◆ Try it ◆
Restate the records that follow word for word. Omit the images.

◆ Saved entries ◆
-- Opening Marker --

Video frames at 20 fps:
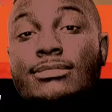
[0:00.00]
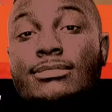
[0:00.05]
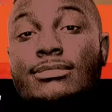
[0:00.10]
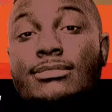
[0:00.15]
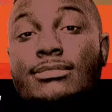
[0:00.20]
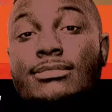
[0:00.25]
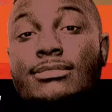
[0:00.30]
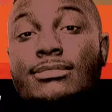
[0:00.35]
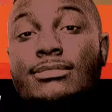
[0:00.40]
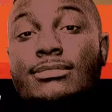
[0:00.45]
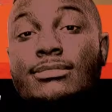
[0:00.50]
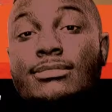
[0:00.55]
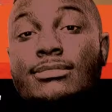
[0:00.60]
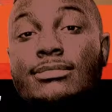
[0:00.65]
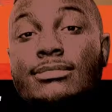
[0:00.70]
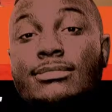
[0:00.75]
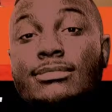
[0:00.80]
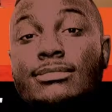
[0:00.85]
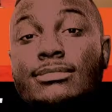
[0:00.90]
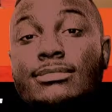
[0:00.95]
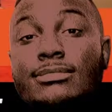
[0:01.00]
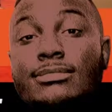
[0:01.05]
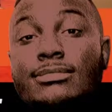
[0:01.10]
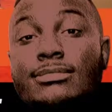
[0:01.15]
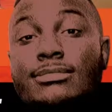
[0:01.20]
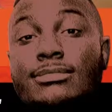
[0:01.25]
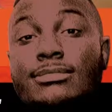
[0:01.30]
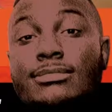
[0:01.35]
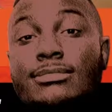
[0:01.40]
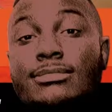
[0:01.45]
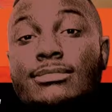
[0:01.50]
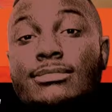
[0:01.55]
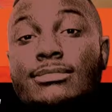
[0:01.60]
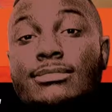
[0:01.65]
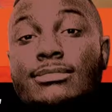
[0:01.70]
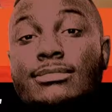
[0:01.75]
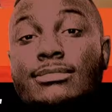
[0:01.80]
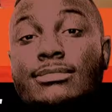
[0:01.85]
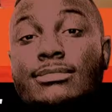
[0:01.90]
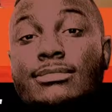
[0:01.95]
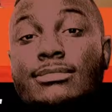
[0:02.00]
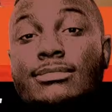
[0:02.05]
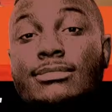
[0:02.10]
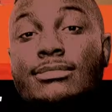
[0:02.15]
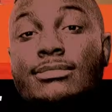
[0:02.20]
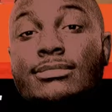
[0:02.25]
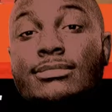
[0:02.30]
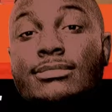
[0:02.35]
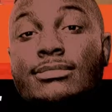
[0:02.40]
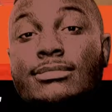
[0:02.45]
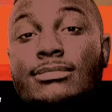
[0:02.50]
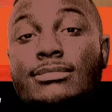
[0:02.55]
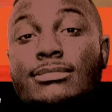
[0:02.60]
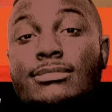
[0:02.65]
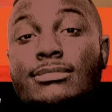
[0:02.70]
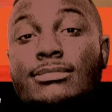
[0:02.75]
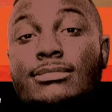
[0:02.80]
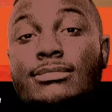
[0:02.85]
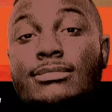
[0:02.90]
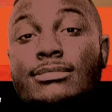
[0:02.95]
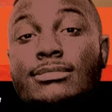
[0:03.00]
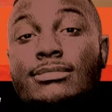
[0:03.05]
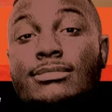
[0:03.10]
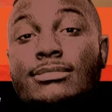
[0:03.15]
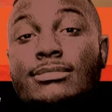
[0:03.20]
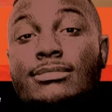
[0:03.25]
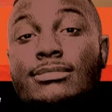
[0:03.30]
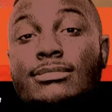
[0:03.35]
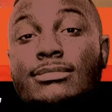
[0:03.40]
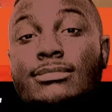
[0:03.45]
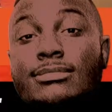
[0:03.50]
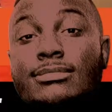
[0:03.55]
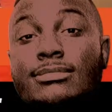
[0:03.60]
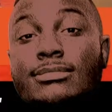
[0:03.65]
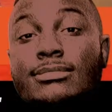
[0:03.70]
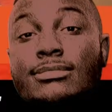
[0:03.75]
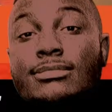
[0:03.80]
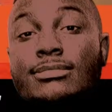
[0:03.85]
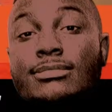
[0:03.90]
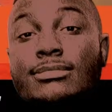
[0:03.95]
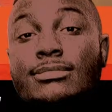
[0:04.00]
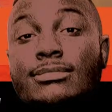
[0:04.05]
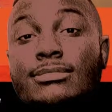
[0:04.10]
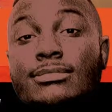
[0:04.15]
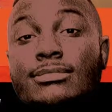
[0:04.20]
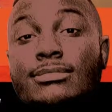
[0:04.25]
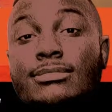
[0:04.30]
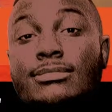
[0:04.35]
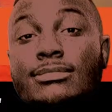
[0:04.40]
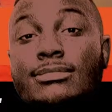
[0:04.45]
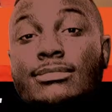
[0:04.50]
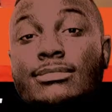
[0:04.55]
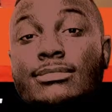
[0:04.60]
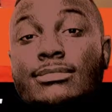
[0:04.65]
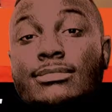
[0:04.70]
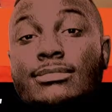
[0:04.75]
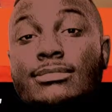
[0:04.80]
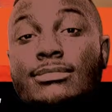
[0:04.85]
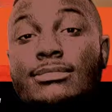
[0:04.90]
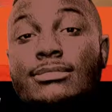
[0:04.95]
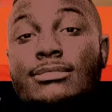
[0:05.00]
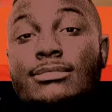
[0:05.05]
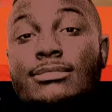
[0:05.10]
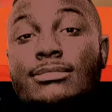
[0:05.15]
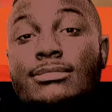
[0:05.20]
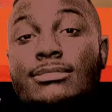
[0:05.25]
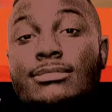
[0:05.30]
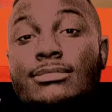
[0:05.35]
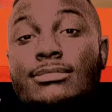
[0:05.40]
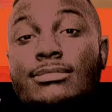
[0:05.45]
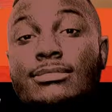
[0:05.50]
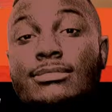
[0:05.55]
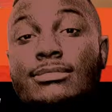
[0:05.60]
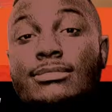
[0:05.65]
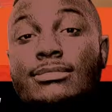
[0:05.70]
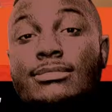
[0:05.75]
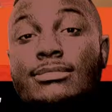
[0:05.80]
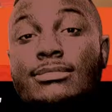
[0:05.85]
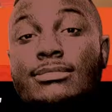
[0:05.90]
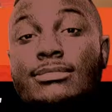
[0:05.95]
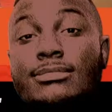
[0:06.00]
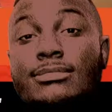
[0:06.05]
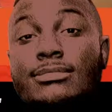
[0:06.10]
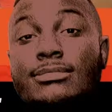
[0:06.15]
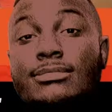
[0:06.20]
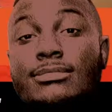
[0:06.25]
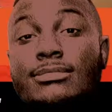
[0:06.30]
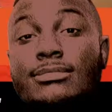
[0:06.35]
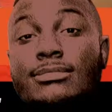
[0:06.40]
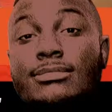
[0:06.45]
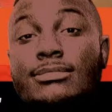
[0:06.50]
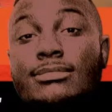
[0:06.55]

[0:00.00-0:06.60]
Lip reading: [no speech]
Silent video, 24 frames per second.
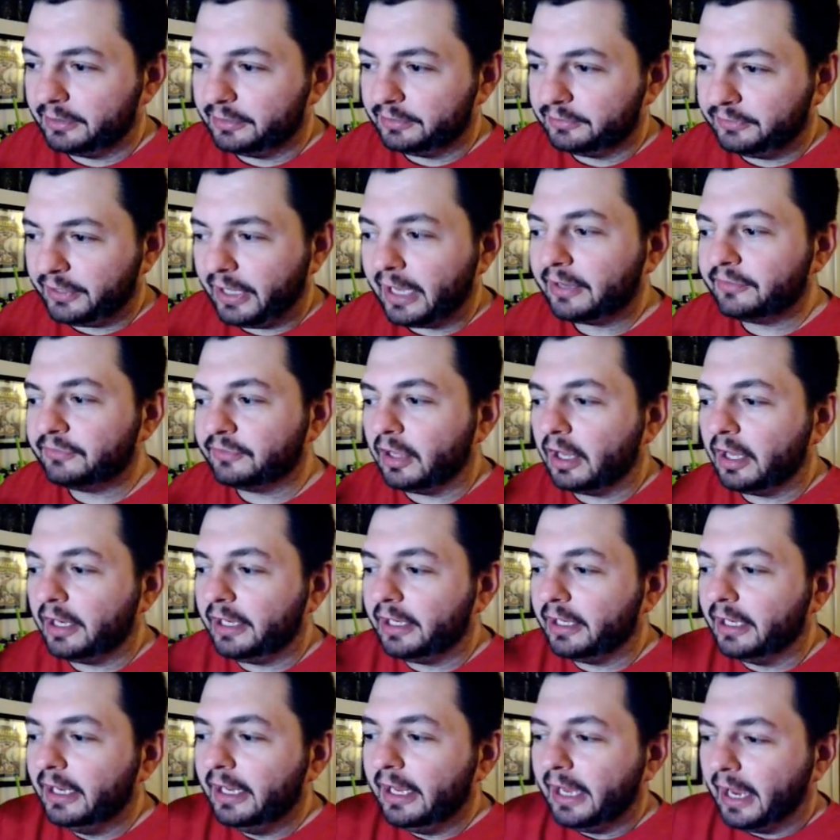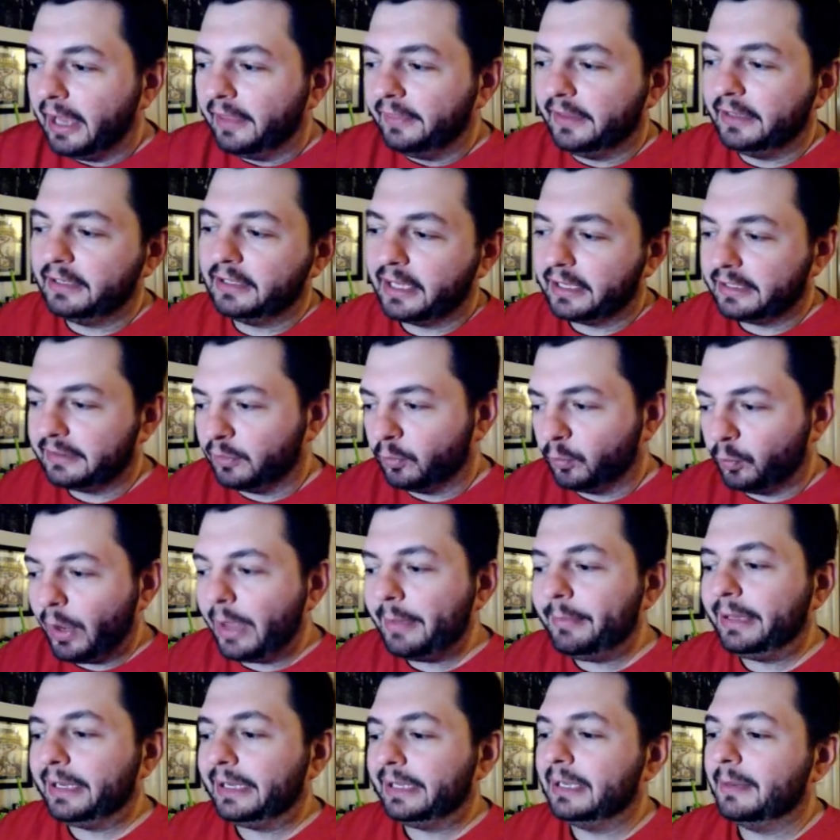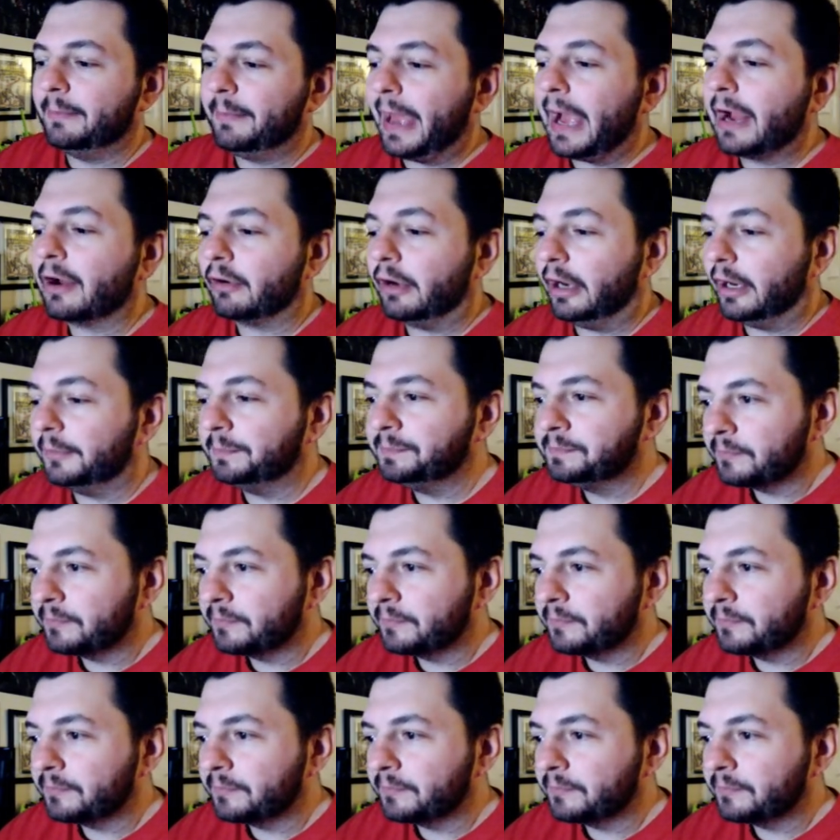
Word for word: text on it and then like the webbing in the background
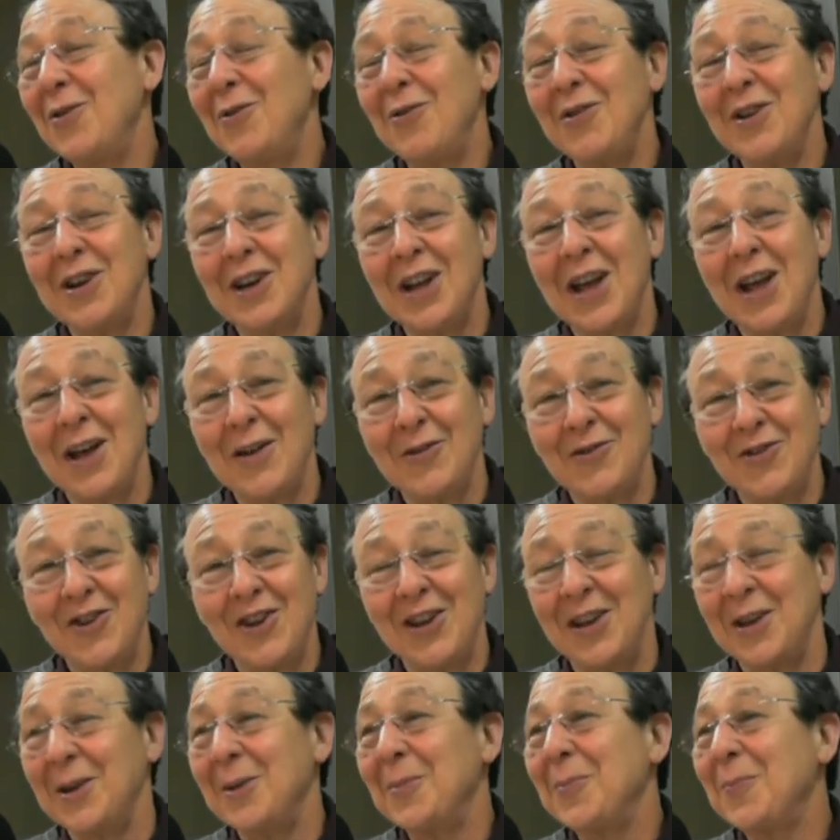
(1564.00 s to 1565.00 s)
if you're in
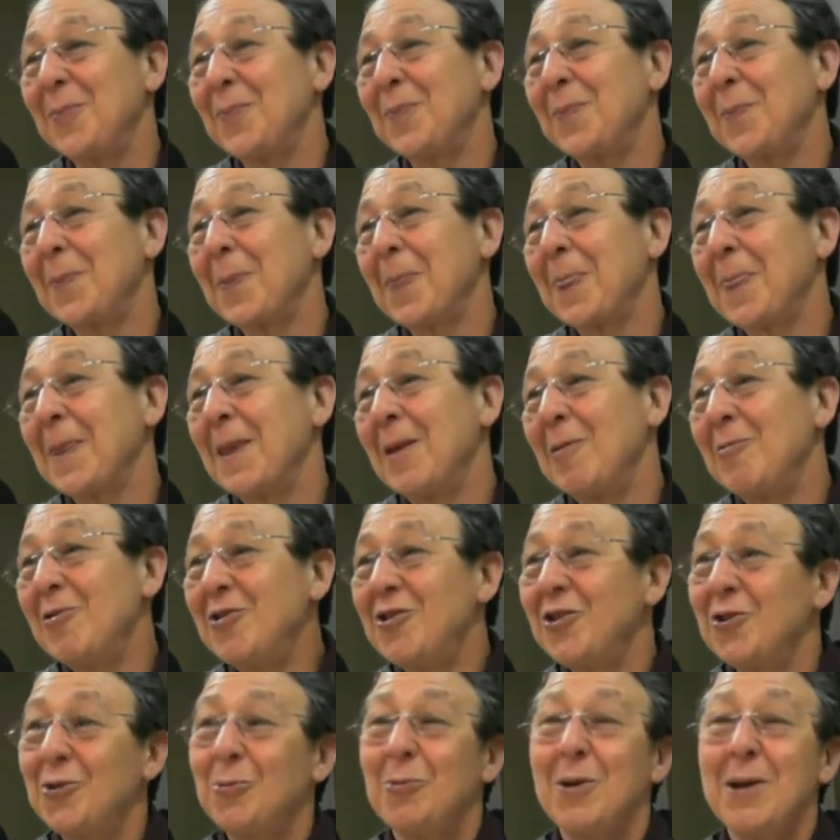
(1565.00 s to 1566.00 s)
Gauteng,
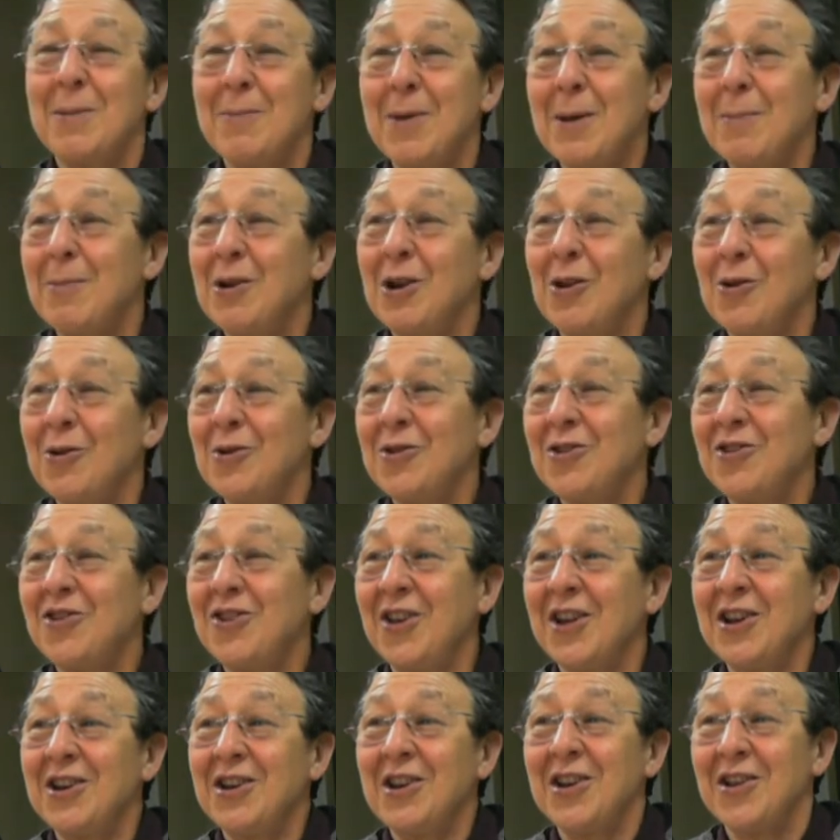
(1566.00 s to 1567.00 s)
which is where Mamelodi
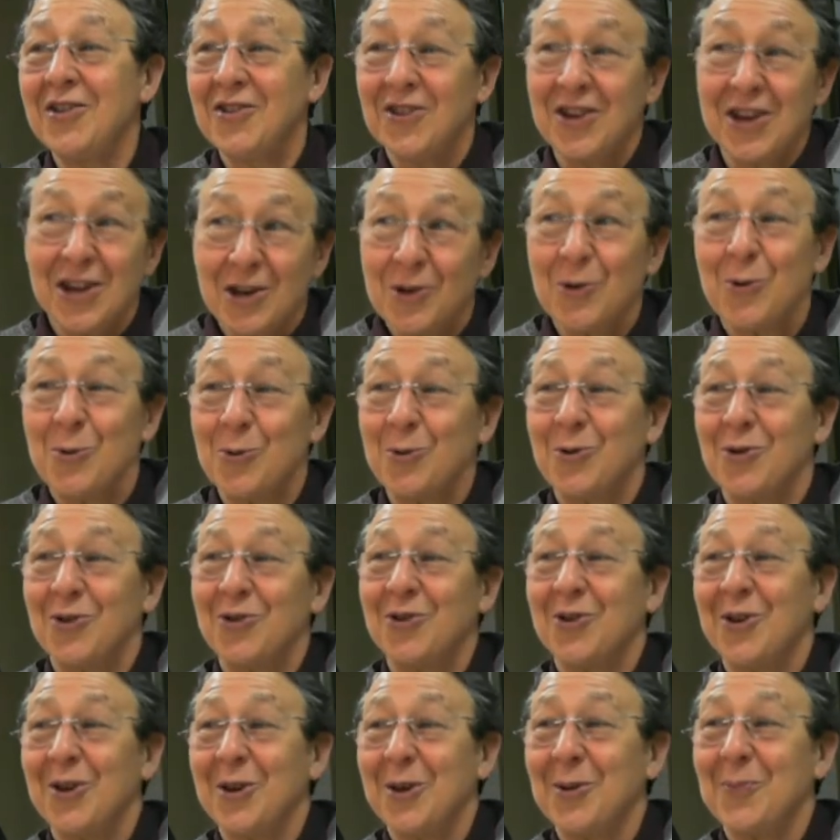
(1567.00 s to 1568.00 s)
Sundowns
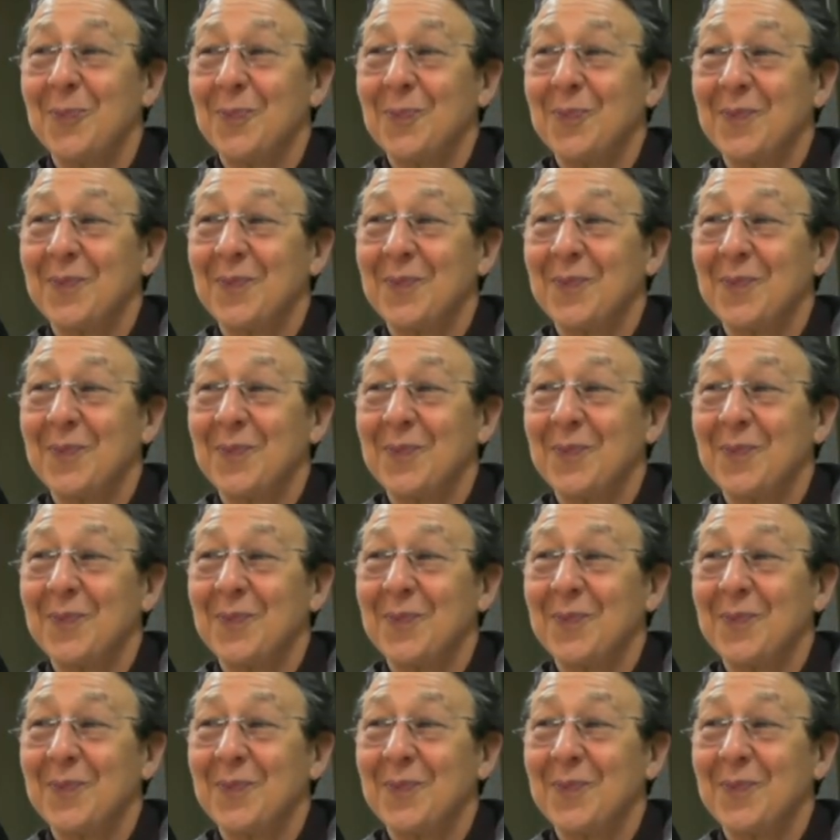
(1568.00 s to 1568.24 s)
headquarters are.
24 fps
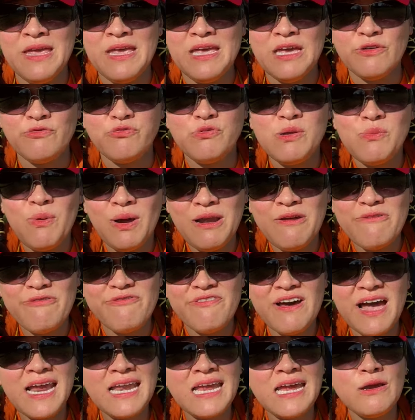If we want to
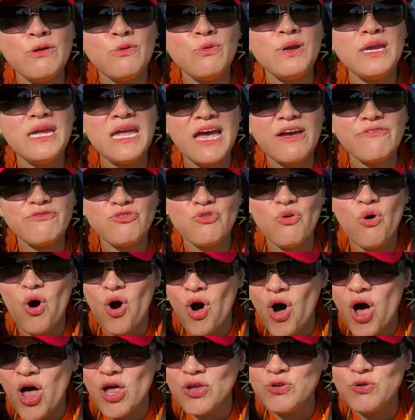fight it, we have to
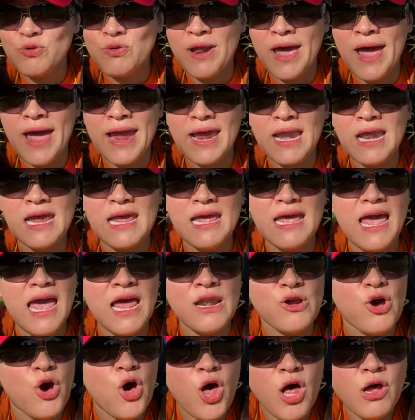all unite
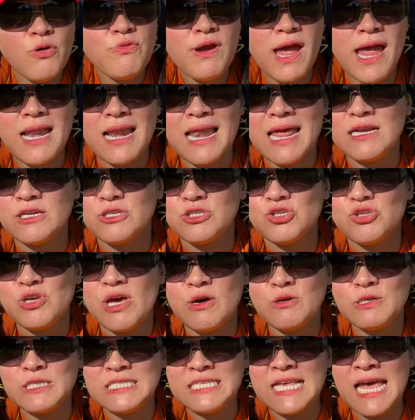and all write letters to
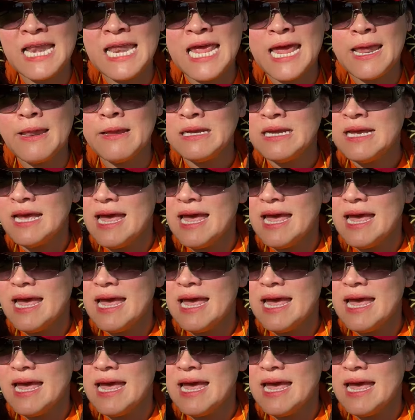our Senate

-- Closing Marker --

◆ Response to this exercise ◆
Video frames at 20 fps:
[0:00.00]
[0:00.05]
[0:00.10]
[0:00.15]
[0:00.20]
[0:00.25]
[0:00.30]
[0:00.35]
[0:00.40]
[0:00.45]
[0:00.50]
[0:00.55]
[0:00.60]
[0:00.65]
[0:00.70]
[0:00.75]
[0:00.80]
[0:00.85]
[0:00.90]
[0:00.95]
[0:01.00]
[0:01.05]
[0:01.10]
[0:01.15]
[0:01.20]
[0:01.25]
[0:01.30]
[0:01.35]
[0:01.40]
[0:01.45]
[0:01.50]
[0:01.55]
[0:01.60]
[0:01.65]
[0:01.70]
[0:01.75]
[0:01.80]
[0:01.85]
[0:01.90]
[0:01.95]
[0:02.00]
[0:02.05]
[0:02.10]
[0:02.15]
[0:02.20]
[0:02.25]
[0:02.30]
[0:02.35]
[0:02.40]
[0:02.45]
[0:02.50]
[0:02.55]
[0:02.60]
[0:02.65]
[0:02.70]
[0:02.75]
[0:02.80]
[0:02.85]
[0:02.90]
[0:02.95]
[0:03.00]
[0:03.05]
[0:03.10]
[0:03.15]
[0:03.20]
[0:03.25]
[0:03.30]
[0:03.35]
[0:03.40]
[0:03.45]
[0:03.50]
[0:03.55]
[0:03.60]
[0:03.65]
[0:03.70]
[0:03.75]
[0:03.80]
[0:03.85]
[0:03.90]
[0:03.95]
[0:04.00]
[0:04.05]
[0:04.10]
[0:04.15]
[0:04.20]
[0:04.25]
[0:04.30]
[0:04.35]
[0:04.40]
[0:04.45]
[0:04.50]
[0:04.55]
[0:04.60]
[0:04.65]
[0:04.70]
[0:04.75]
[0:04.80]
[0:04.85]
[0:04.90]
[0:04.95]
[0:05.00]
[0:05.05]
[0:05.10]
[0:05.15]
[0:05.20]
[0:05.25]
[0:05.30]
[0:05.35]
[0:05.40]
[0:05.45]
[0:05.50]
[0:05.55]
[0:05.60]
[0:05.65]
[0:05.70]
[0:05.75]
[0:05.80]
[0:05.85]
[0:05.90]
[0:05.95]
[0:06.00]
[0:06.05]
[0:06.10]
[0:06.15]
[0:06.20]
[0:06.25]
[0:06.30]
[0:06.35]
[0:06.40]
[0:06.45]
[0:06.50]
[0:06.55]

[0:00.00-0:06.60]
Lip reading: [no speech]
Silent video, 24 frames per second.
Word for word: text on it and then like the webbing in the background
(1564.00 s to 1565.00 s)
if you're in
(1565.00 s to 1566.00 s)
Gauteng,
(1566.00 s to 1567.00 s)
which is where Mamelodi
(1567.00 s to 1568.00 s)
Sundowns
(1568.00 s to 1568.24 s)
headquarters are.
24 fps
If we want to
fight it, we have to
all unite
and all write letters to
our Senate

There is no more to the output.